Bitcoin price in recovery

Today the Bitcoin price has recovered at least $111,000.

This is still a figure lower than the one from which the correction started, but higher than the critical threshold of $110,000.

However, a bit of analysis is needed to truly understand what this recovery  really means.

The Flash-Crash

After reaching the all-time high on October 6th, above $126,000, Bitcoin’s price began a correction. 

To be honest, however, although the correction started the following day, initially it stopped at around $121,000. It is advisable to take this as a reference point for current analyses, and not the anomalous peak over $126,000.

In fact, on Friday the 10th, there was a flash-crash, which in a few hours caused the price to plummet well below the fateful $110.00, so much so that from that day on, a bit of fear spread in the crypto markets. 

For example, the CMC fear and greed index during those days dropped from 58 points (slight enthusiasm) to 30 points (fear). 

However, already on Monday the 13th, at the reopening of traditional markets after the weekend, the price of Bitcoin had already risen to $115,000, with the fear index returning to the neutral zone above 40 points. 

The second correction

However, starting from the following day, a second correction was triggered, which, although it did not mark a peak as deep as the momentary one of the flash-crash, ended up bringing the price of BTC even for a brief moment below $104,000 on Friday the 17th.

If the flash-crash was due to the forced liquidations of leveraged long positions, and thus was very fast but also recovered very quickly, the second correction was more natural, not forced. 

In fact, in this case, the Bitcoin price took three days to drop below $110,000, and then about 24 hours to fall below $104,000.

Most likely there was a flash-crash due to new forced liquidations of leveraged long positions, but it was really contained, as it started right from $108,000 and was recovered in less than six hours. 

However, subsequently, the price had repositioned slightly below $107,000, until yesterday. 

The Rebound

Yesterday, a rebound began that in theory could still be ongoing. 

Initially, the Bitcoin price recovered that famous $108,000 from which the second small flash-crash of Friday the 17th had started, but within eight hours it had already also recovered $109,000.

During this period, however, the key threshold is constituted by those $110,000 that had held for a good five days after the first major flash-crash. However, last night this threshold was also recovered. 

In fact, today within about two hours the price also rose above $111,000, and for now the rebound does not yet seem definitively concluded. 

The important thing is that, at this stage, it continues to stay above at least $110,000.

Dollar and Gold

The formation that occurred in the price of Bitcoin between the first and the 6th of October was, in all respects, a mini-mini-speculative bubble not justified by fundamentals. 

The real reason it exploded is just that, although most likely the trigger came from gold. 

In fact, in those days the price of gold rose above $4,000 for the first time in history, to the point that a mini-bubble was triggered precisely on gold. 

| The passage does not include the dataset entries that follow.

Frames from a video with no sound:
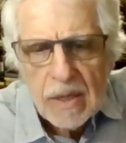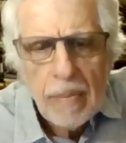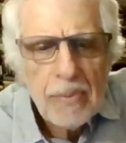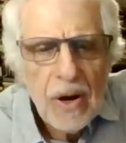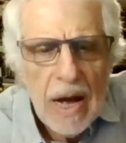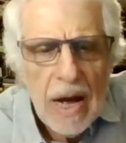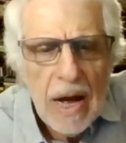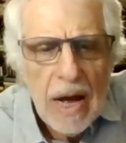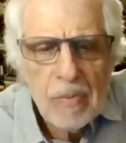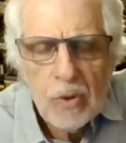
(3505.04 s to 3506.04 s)
The
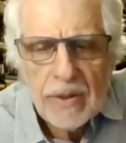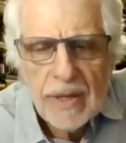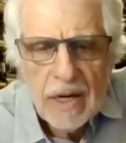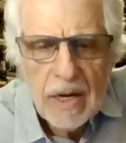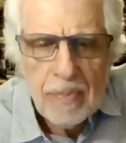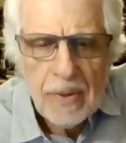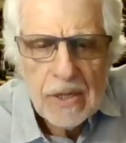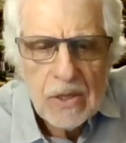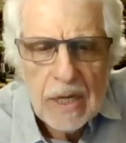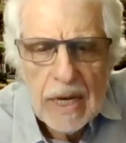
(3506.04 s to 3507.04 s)
problem with
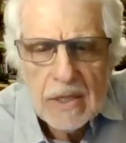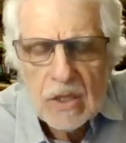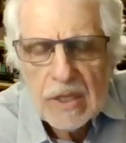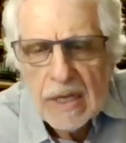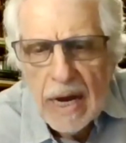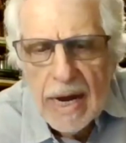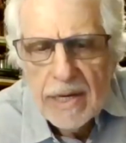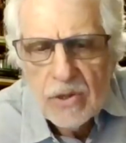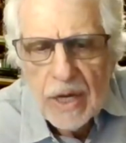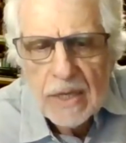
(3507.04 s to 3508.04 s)
therapists and
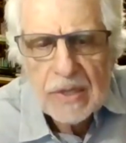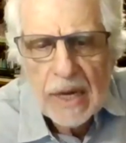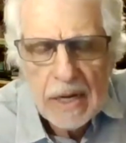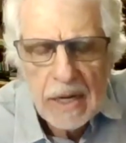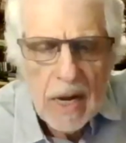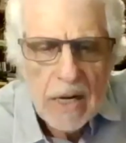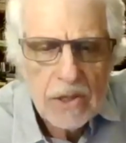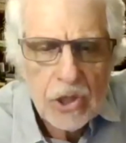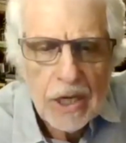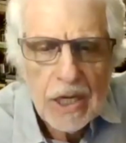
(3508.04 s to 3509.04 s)
psychiatry and
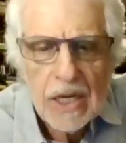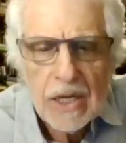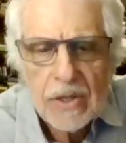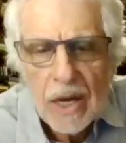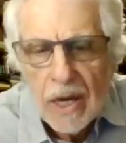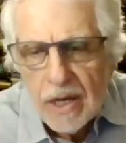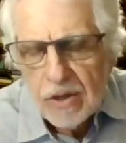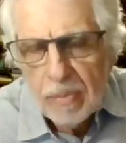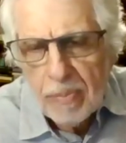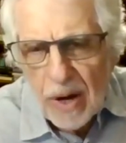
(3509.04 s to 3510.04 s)
psychology is
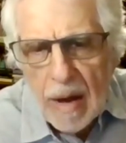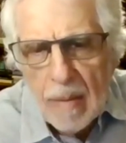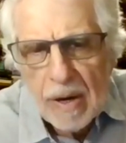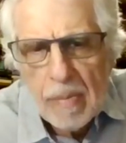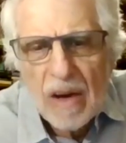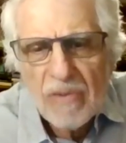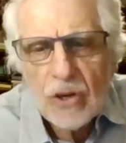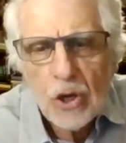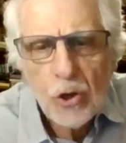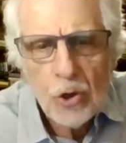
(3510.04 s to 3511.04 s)
the problem of
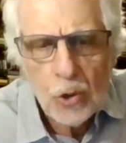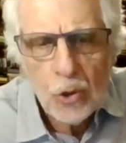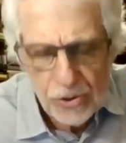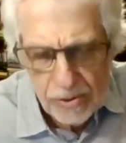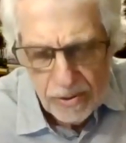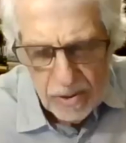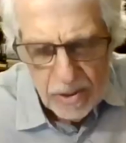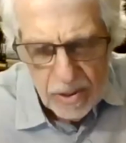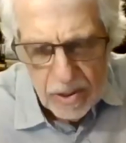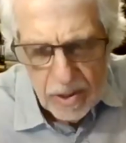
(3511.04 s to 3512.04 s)
cure.
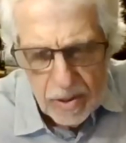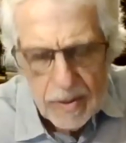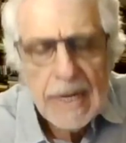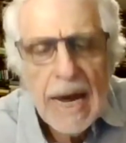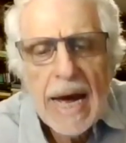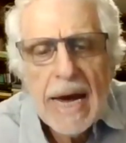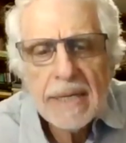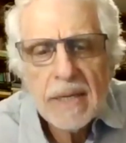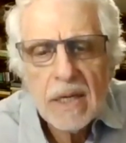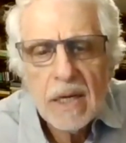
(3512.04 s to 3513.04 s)

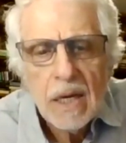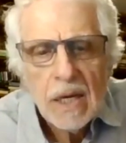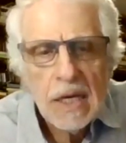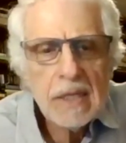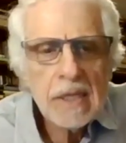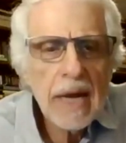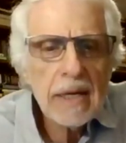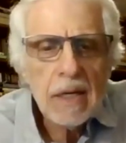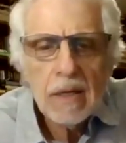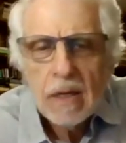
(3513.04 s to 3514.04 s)
That it's
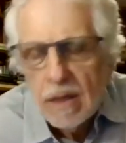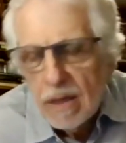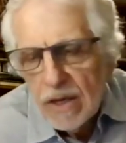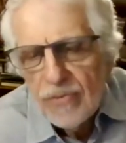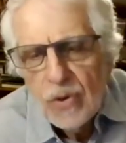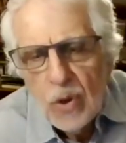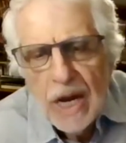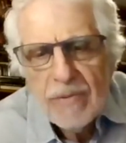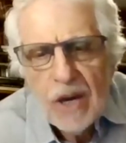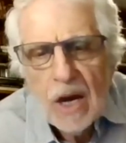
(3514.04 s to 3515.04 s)
like if you
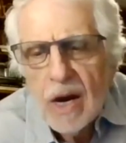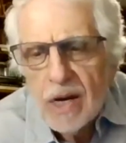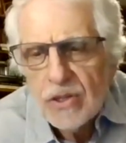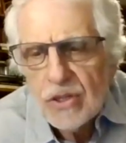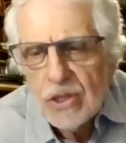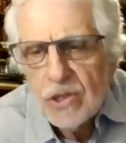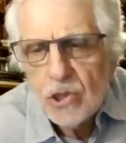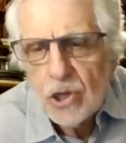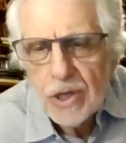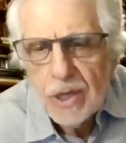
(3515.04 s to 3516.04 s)
have a heart
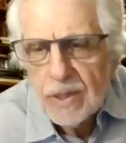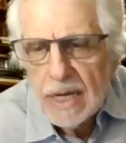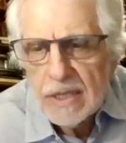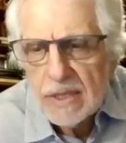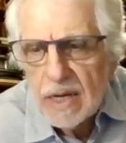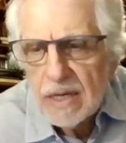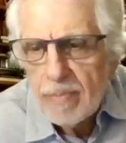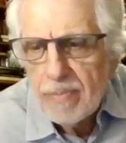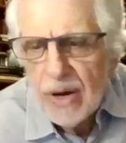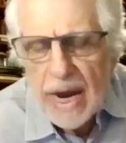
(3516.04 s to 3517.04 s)
surgery, that's not a
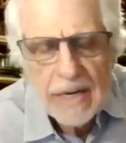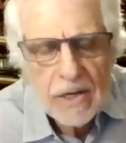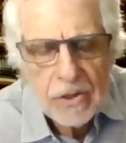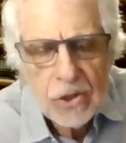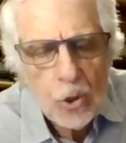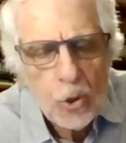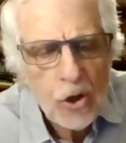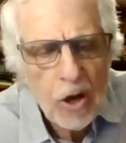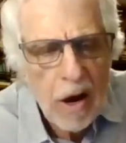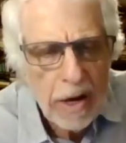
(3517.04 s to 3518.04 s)
brand new
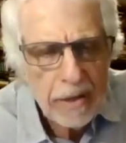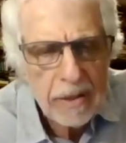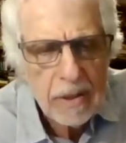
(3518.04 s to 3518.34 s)
car.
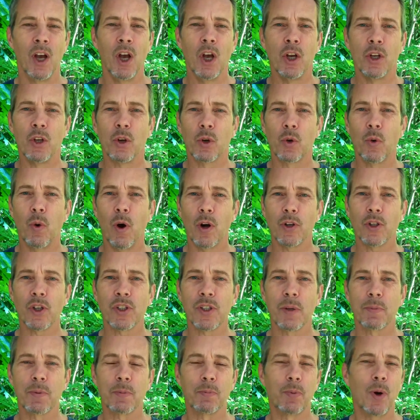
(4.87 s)
Your
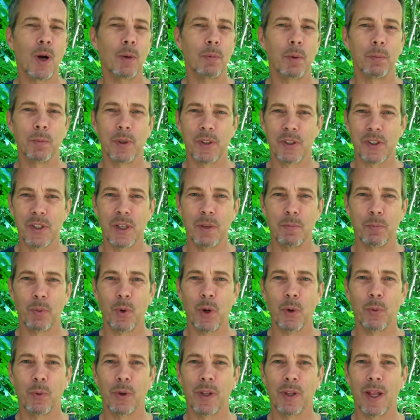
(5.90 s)
quadriceps probably seem
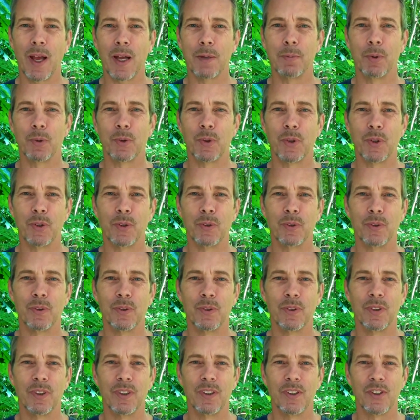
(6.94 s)
pretty reliable to you.
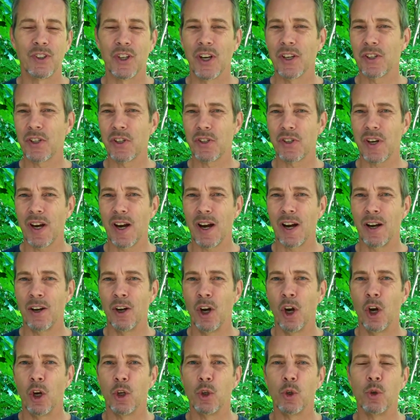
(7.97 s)
Chances are
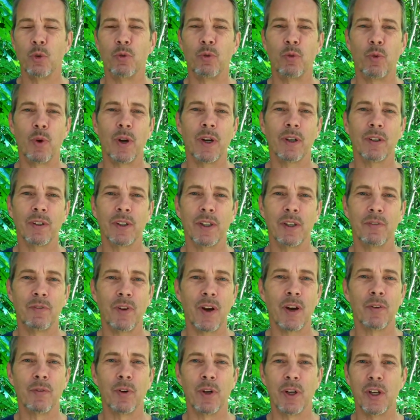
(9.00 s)
you rarely, if
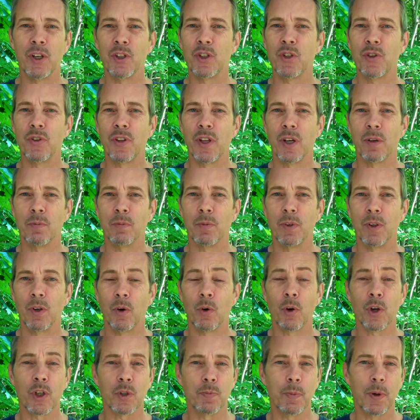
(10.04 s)
ever, injured them
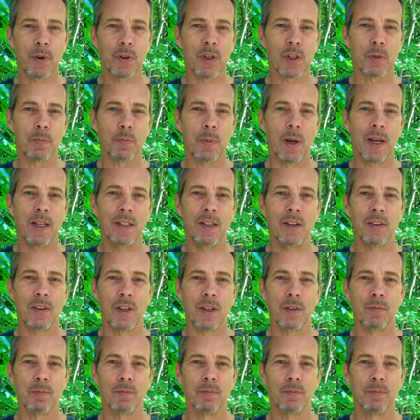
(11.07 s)
or experienced pain in
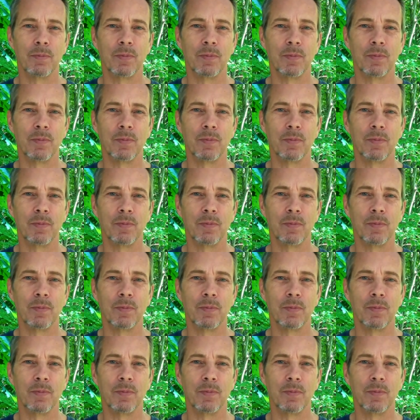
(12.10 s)
them.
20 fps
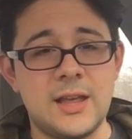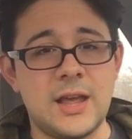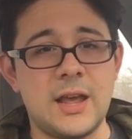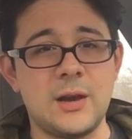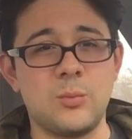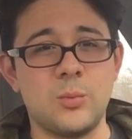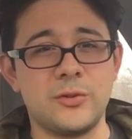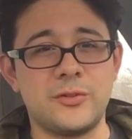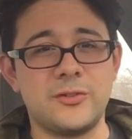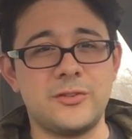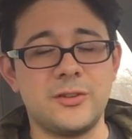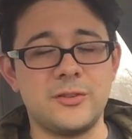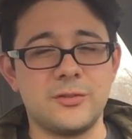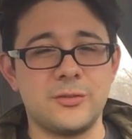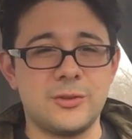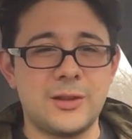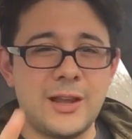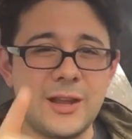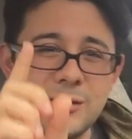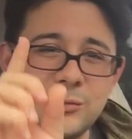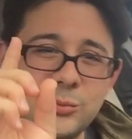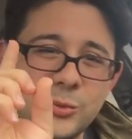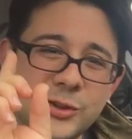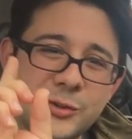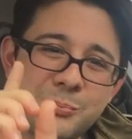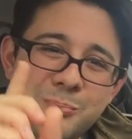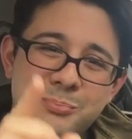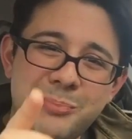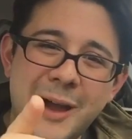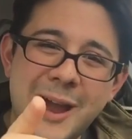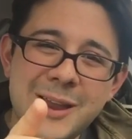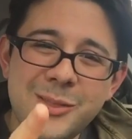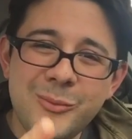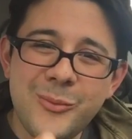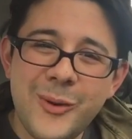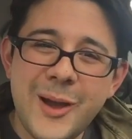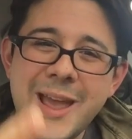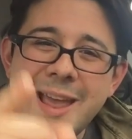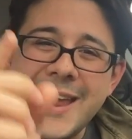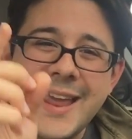Edward Scissorhands, which, by the
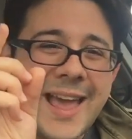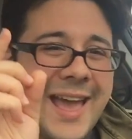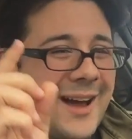way,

Speculative capital then partially shifted from Bitcoin to gold, causing the mini-mini-bubble on Bitcoin to deflate, and contributing to inflating the mini-bubble on gold. 

Note that on October 14, on one hand, a small decline in the Dollar Index began, while on the other hand, the price of gold rose for the first time in history above $4,100 per ounce. 

The decline of the dollar halted on Friday, at least for now, and this stop seems to have also halted the gold rally, after a new all-time high well beyond $4,300 per ounce. 

Gold and Bitcoin

If the mini-bubble on gold were to burst definitively, although on one hand this might only mean a return of its price around $4,000 per ounce or slightly less, on the other hand, it could also mean a new shift of capital, this time from the gold market to that of Bitcoin. 

Indeed, between yesterday and today it seems that a mini-mini speculative bubble on Bitcoin has started to inflate again, but in a much slower and, in some ways, natural manner compared to what happened on the first of October. 

If indeed the mini-bubble on gold were to burst these days, the speculative capital exiting the gold market and potentially entering the Bitcoin market could fuel this new mini-mini-bubble on BTC. 

It should not be forgotten that in October 2017, when the conditions were in some ways similar, on the 19th of the month the Bitcoin bullrun resumed, precisely with the formation of a new mini-bubble. That mini-bubble also started as a simple mini-mini-bubble, only to then transform into a real mini-bubble that burst in the first decade of November.

However, just before mid-November, the bull run started again for the third time, and at that point, within a few days, a new mini-bubble inflated, which then turned into a real bubble, so much so that by December it even became a large speculative bubble that burst in the second half of the month. 

It is not to be excluded that something similar could happen at the end of 2025 as well.